**EXERCISE DIRECTIONS**
Without the pictures, copy all of the data exactly.

**MATERIAL PROVIDED**
━━━━

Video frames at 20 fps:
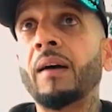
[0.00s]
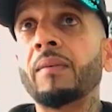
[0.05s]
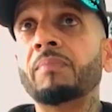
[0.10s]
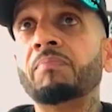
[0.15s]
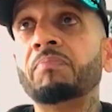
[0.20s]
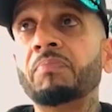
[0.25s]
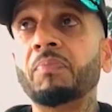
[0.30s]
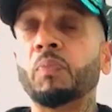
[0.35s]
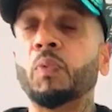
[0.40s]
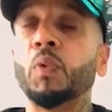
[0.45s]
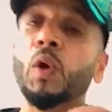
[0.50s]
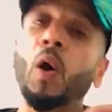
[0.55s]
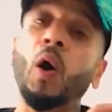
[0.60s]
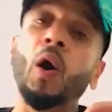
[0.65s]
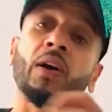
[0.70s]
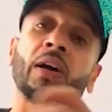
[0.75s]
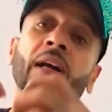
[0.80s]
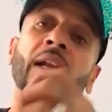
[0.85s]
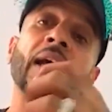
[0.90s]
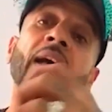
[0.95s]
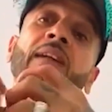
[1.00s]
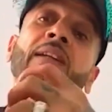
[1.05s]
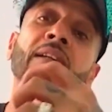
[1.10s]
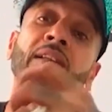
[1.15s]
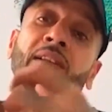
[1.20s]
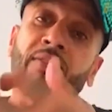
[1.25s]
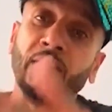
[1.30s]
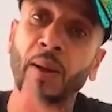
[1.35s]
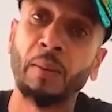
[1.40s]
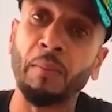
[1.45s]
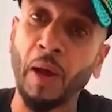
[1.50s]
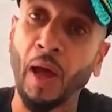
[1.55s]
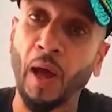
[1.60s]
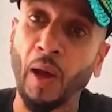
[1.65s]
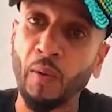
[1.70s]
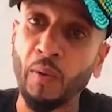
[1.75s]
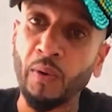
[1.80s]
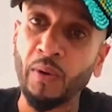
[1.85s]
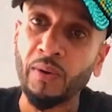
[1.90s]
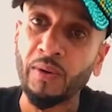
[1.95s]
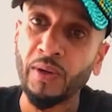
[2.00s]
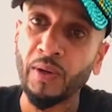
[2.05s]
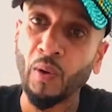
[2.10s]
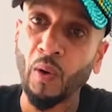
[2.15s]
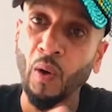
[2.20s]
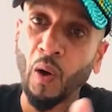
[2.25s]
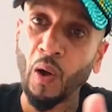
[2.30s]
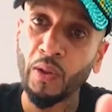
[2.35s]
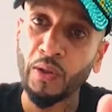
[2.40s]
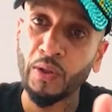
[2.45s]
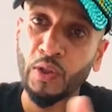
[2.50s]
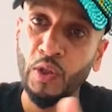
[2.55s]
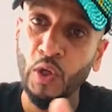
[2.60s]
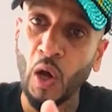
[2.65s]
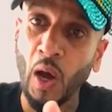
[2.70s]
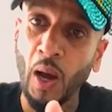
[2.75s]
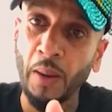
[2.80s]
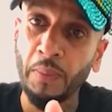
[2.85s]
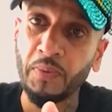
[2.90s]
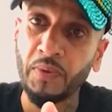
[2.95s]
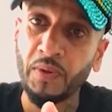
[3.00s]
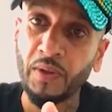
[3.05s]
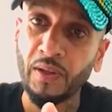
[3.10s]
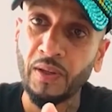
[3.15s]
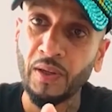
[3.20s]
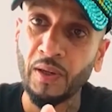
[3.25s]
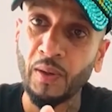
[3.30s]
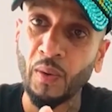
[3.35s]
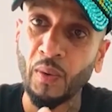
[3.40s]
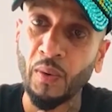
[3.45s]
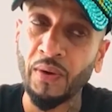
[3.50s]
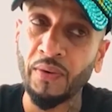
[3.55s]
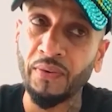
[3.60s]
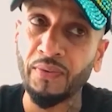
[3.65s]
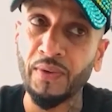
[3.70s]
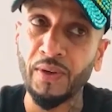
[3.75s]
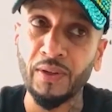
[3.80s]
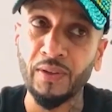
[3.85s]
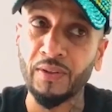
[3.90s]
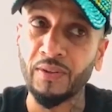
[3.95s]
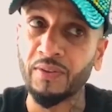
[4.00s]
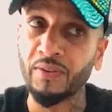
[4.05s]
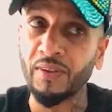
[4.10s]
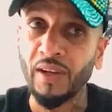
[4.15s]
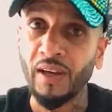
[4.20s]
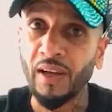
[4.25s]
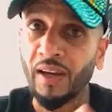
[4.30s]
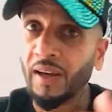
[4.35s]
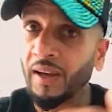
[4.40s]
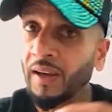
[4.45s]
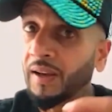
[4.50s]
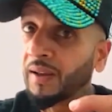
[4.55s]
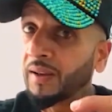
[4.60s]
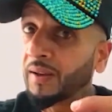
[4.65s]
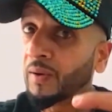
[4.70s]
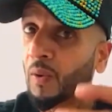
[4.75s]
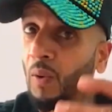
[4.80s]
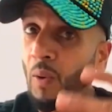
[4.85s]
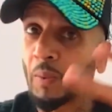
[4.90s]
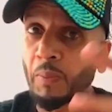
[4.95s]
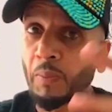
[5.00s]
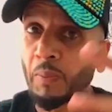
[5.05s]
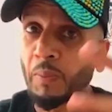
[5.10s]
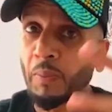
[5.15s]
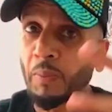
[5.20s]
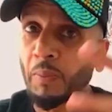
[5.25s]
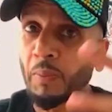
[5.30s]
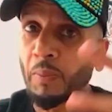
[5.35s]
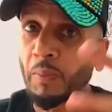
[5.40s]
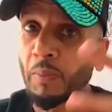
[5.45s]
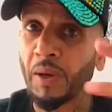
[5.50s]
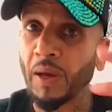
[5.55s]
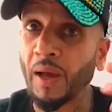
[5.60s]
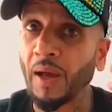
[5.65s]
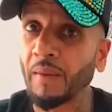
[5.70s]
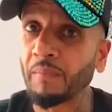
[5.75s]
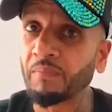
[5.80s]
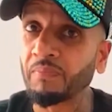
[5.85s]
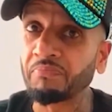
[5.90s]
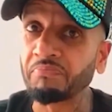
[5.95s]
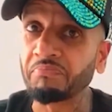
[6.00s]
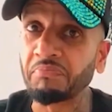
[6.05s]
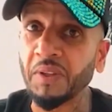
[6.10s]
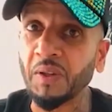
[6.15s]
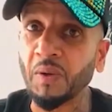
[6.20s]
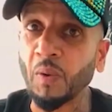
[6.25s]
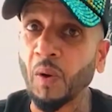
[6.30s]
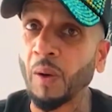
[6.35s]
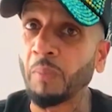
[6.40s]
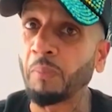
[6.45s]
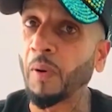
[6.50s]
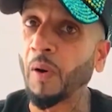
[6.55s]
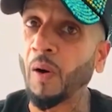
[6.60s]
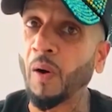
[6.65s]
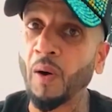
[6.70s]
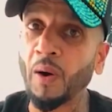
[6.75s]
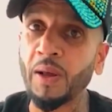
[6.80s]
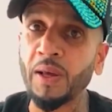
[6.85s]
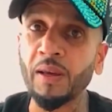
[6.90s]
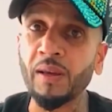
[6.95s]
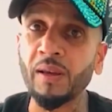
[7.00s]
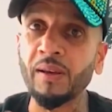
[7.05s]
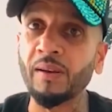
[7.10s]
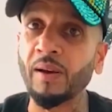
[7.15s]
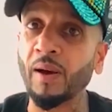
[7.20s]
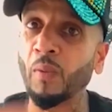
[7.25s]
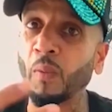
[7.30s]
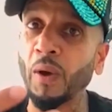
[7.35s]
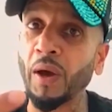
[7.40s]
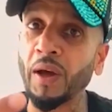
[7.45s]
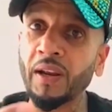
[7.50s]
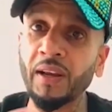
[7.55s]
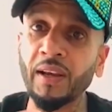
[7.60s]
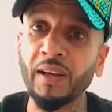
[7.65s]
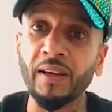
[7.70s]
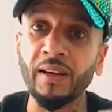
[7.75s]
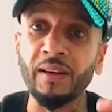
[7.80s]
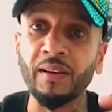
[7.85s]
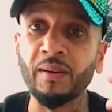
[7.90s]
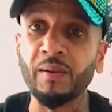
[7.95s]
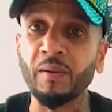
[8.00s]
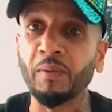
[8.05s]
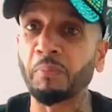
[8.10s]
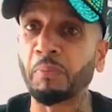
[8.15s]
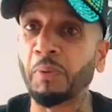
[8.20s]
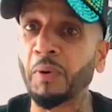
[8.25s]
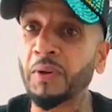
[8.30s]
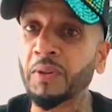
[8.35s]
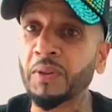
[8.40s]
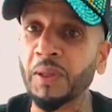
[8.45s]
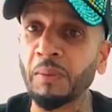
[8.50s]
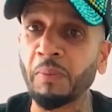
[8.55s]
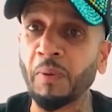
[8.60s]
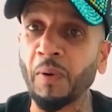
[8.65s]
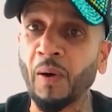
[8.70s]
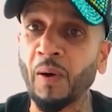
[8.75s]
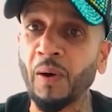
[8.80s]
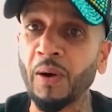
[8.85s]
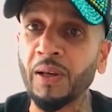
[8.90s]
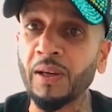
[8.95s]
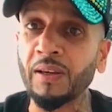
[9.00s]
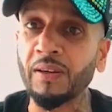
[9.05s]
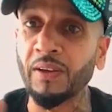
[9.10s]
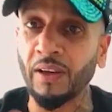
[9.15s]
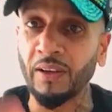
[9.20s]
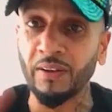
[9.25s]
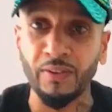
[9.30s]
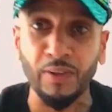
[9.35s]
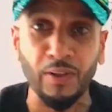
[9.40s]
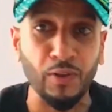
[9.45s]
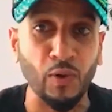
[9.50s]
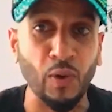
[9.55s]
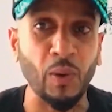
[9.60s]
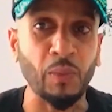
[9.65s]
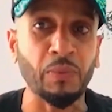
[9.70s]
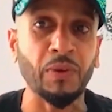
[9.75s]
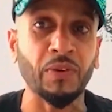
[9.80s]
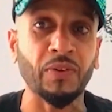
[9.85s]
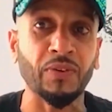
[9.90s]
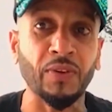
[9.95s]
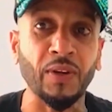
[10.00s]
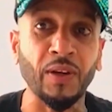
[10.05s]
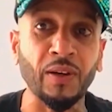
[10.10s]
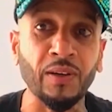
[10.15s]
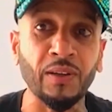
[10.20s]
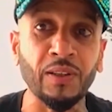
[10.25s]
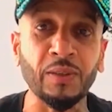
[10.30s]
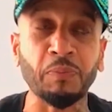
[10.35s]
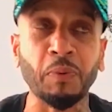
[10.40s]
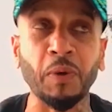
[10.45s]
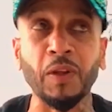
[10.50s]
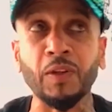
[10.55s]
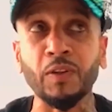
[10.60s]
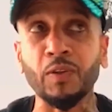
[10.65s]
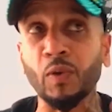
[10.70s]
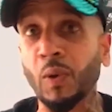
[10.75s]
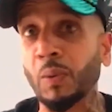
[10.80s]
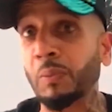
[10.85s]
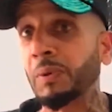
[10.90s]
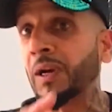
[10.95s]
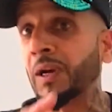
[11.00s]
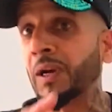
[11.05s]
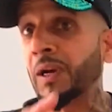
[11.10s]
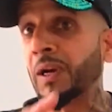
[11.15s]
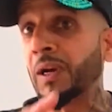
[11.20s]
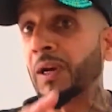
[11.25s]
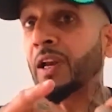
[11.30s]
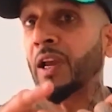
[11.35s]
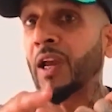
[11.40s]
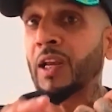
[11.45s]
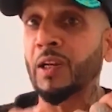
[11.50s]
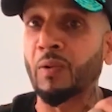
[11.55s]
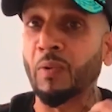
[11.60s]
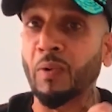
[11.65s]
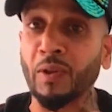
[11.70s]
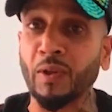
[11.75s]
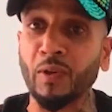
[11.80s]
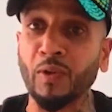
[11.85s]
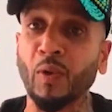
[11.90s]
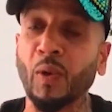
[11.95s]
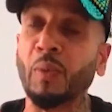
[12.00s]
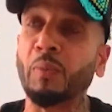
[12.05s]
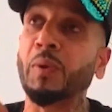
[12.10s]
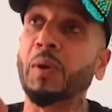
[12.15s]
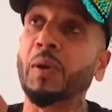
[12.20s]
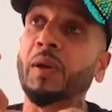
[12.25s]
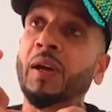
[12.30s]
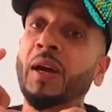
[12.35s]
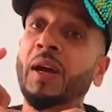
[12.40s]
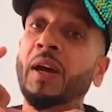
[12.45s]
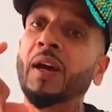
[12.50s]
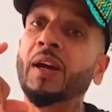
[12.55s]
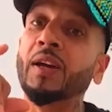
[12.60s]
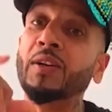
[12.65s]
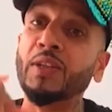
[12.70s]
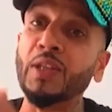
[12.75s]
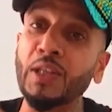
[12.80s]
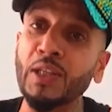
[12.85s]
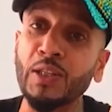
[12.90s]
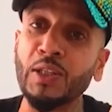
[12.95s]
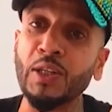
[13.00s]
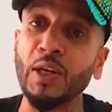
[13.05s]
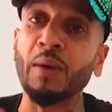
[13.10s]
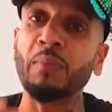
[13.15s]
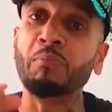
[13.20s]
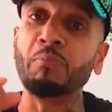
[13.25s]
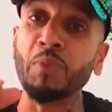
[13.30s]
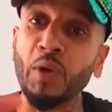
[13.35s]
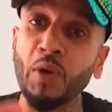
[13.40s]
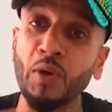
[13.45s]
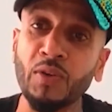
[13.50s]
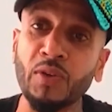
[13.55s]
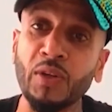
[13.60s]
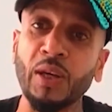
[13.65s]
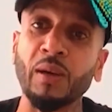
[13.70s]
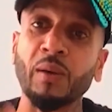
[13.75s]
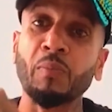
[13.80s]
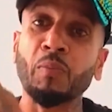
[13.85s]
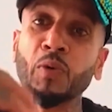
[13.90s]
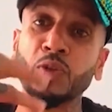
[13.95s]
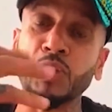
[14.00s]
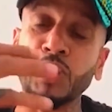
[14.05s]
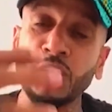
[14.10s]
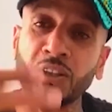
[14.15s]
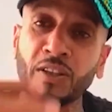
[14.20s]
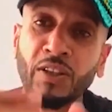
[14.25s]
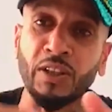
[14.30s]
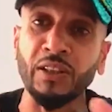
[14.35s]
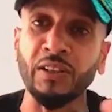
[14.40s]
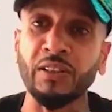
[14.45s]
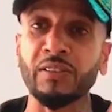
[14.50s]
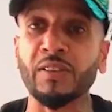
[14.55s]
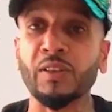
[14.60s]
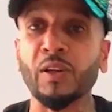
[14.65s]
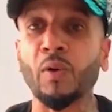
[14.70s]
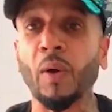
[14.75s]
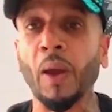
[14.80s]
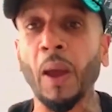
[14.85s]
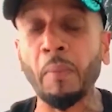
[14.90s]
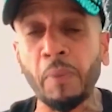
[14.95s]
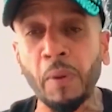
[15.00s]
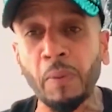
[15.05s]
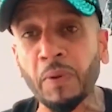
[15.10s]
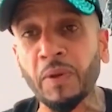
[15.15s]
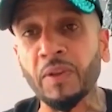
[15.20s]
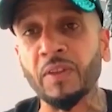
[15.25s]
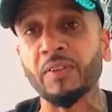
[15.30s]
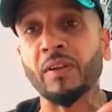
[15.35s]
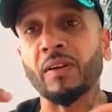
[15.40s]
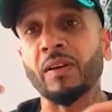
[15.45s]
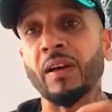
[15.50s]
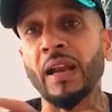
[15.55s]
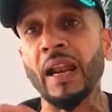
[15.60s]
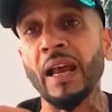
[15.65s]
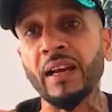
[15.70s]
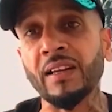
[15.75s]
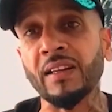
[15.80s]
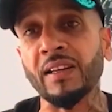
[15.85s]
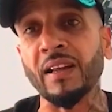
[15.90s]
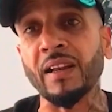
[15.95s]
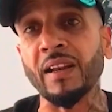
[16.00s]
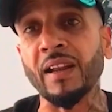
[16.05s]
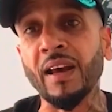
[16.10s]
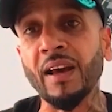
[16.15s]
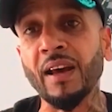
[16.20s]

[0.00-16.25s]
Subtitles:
We all connected somehow. All the jobs. If there's going to be a party, a wedding, a birthday party, yes, there's going to be singers, but there's going to be a catering. There's going to be DJ, music, magicians. Everybody's connected.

━━━━

**EXERCISE RESULT**
Video frames at 20 fps:
[0.00s]
[0.05s]
[0.10s]
[0.15s]
[0.20s]
[0.25s]
[0.30s]
[0.35s]
[0.40s]
[0.45s]
[0.50s]
[0.55s]
[0.60s]
[0.65s]
[0.70s]
[0.75s]
[0.80s]
[0.85s]
[0.90s]
[0.95s]
[1.00s]
[1.05s]
[1.10s]
[1.15s]
[1.20s]
[1.25s]
[1.30s]
[1.35s]
[1.40s]
[1.45s]
[1.50s]
[1.55s]
[1.60s]
[1.65s]
[1.70s]
[1.75s]
[1.80s]
[1.85s]
[1.90s]
[1.95s]
[2.00s]
[2.05s]
[2.10s]
[2.15s]
[2.20s]
[2.25s]
[2.30s]
[2.35s]
[2.40s]
[2.45s]
[2.50s]
[2.55s]
[2.60s]
[2.65s]
[2.70s]
[2.75s]
[2.80s]
[2.85s]
[2.90s]
[2.95s]
[3.00s]
[3.05s]
[3.10s]
[3.15s]
[3.20s]
[3.25s]
[3.30s]
[3.35s]
[3.40s]
[3.45s]
[3.50s]
[3.55s]
[3.60s]
[3.65s]
[3.70s]
[3.75s]
[3.80s]
[3.85s]
[3.90s]
[3.95s]
[4.00s]
[4.05s]
[4.10s]
[4.15s]
[4.20s]
[4.25s]
[4.30s]
[4.35s]
[4.40s]
[4.45s]
[4.50s]
[4.55s]
[4.60s]
[4.65s]
[4.70s]
[4.75s]
[4.80s]
[4.85s]
[4.90s]
[4.95s]
[5.00s]
[5.05s]
[5.10s]
[5.15s]
[5.20s]
[5.25s]
[5.30s]
[5.35s]
[5.40s]
[5.45s]
[5.50s]
[5.55s]
[5.60s]
[5.65s]
[5.70s]
[5.75s]
[5.80s]
[5.85s]
[5.90s]
[5.95s]
[6.00s]
[6.05s]
[6.10s]
[6.15s]
[6.20s]
[6.25s]
[6.30s]
[6.35s]
[6.40s]
[6.45s]
[6.50s]
[6.55s]
[6.60s]
[6.65s]
[6.70s]
[6.75s]
[6.80s]
[6.85s]
[6.90s]
[6.95s]
[7.00s]
[7.05s]
[7.10s]
[7.15s]
[7.20s]
[7.25s]
[7.30s]
[7.35s]
[7.40s]
[7.45s]
[7.50s]
[7.55s]
[7.60s]
[7.65s]
[7.70s]
[7.75s]
[7.80s]
[7.85s]
[7.90s]
[7.95s]
[8.00s]
[8.05s]
[8.10s]
[8.15s]
[8.20s]
[8.25s]
[8.30s]
[8.35s]
[8.40s]
[8.45s]
[8.50s]
[8.55s]
[8.60s]
[8.65s]
[8.70s]
[8.75s]
[8.80s]
[8.85s]
[8.90s]
[8.95s]
[9.00s]
[9.05s]
[9.10s]
[9.15s]
[9.20s]
[9.25s]
[9.30s]
[9.35s]
[9.40s]
[9.45s]
[9.50s]
[9.55s]
[9.60s]
[9.65s]
[9.70s]
[9.75s]
[9.80s]
[9.85s]
[9.90s]
[9.95s]
[10.00s]
[10.05s]
[10.10s]
[10.15s]
[10.20s]
[10.25s]
[10.30s]
[10.35s]
[10.40s]
[10.45s]
[10.50s]
[10.55s]
[10.60s]
[10.65s]
[10.70s]
[10.75s]
[10.80s]
[10.85s]
[10.90s]
[10.95s]
[11.00s]
[11.05s]
[11.10s]
[11.15s]
[11.20s]
[11.25s]
[11.30s]
[11.35s]
[11.40s]
[11.45s]
[11.50s]
[11.55s]
[11.60s]
[11.65s]
[11.70s]
[11.75s]
[11.80s]
[11.85s]
[11.90s]
[11.95s]
[12.00s]
[12.05s]
[12.10s]
[12.15s]
[12.20s]
[12.25s]
[12.30s]
[12.35s]
[12.40s]
[12.45s]
[12.50s]
[12.55s]
[12.60s]
[12.65s]
[12.70s]
[12.75s]
[12.80s]
[12.85s]
[12.90s]
[12.95s]
[13.00s]
[13.05s]
[13.10s]
[13.15s]
[13.20s]
[13.25s]
[13.30s]
[13.35s]
[13.40s]
[13.45s]
[13.50s]
[13.55s]
[13.60s]
[13.65s]
[13.70s]
[13.75s]
[13.80s]
[13.85s]
[13.90s]
[13.95s]
[14.00s]
[14.05s]
[14.10s]
[14.15s]
[14.20s]
[14.25s]
[14.30s]
[14.35s]
[14.40s]
[14.45s]
[14.50s]
[14.55s]
[14.60s]
[14.65s]
[14.70s]
[14.75s]
[14.80s]
[14.85s]
[14.90s]
[14.95s]
[15.00s]
[15.05s]
[15.10s]
[15.15s]
[15.20s]
[15.25s]
[15.30s]
[15.35s]
[15.40s]
[15.45s]
[15.50s]
[15.55s]
[15.60s]
[15.65s]
[15.70s]
[15.75s]
[15.80s]
[15.85s]
[15.90s]
[15.95s]
[16.00s]
[16.05s]
[16.10s]
[16.15s]
[16.20s]

[0.00-16.25s]
Subtitles:
We all connected somehow. All the jobs. If there's going to be a party, a wedding, a birthday party, yes, there's going to be singers, but there's going to be a catering. There's going to be DJ, music, magicians. Everybody's connected.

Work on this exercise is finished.